[Input for this task]

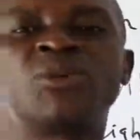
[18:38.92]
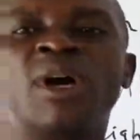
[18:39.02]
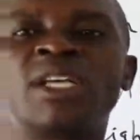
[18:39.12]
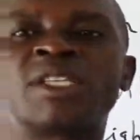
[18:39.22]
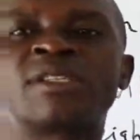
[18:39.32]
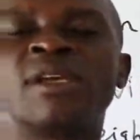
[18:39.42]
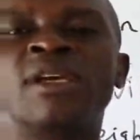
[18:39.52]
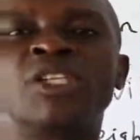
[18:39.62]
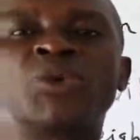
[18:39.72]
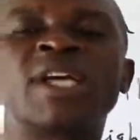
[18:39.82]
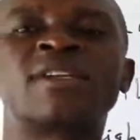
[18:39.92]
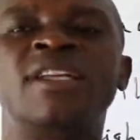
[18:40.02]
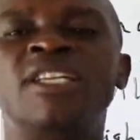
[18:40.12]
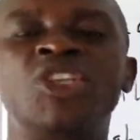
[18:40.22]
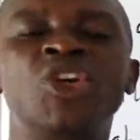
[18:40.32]
she was
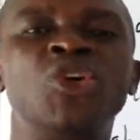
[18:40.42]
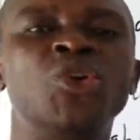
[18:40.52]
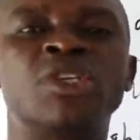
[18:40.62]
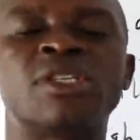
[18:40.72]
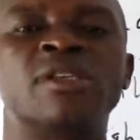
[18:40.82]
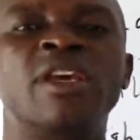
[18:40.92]
ready to use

[/Input for this task]

- What you need to do: Return every record exactly, leaving out the pictures.

- Exercise solution:
[18:38.92]
[18:39.02]
[18:39.12]
[18:39.22]
[18:39.32]
[18:39.42]
[18:39.52]
[18:39.62]
[18:39.72]
[18:39.82]
[18:39.92]
[18:40.02]
[18:40.12]
[18:40.22]
[18:40.32]
she was
[18:40.42]
[18:40.52]
[18:40.62]
[18:40.72]
[18:40.82]
[18:40.92]
ready to use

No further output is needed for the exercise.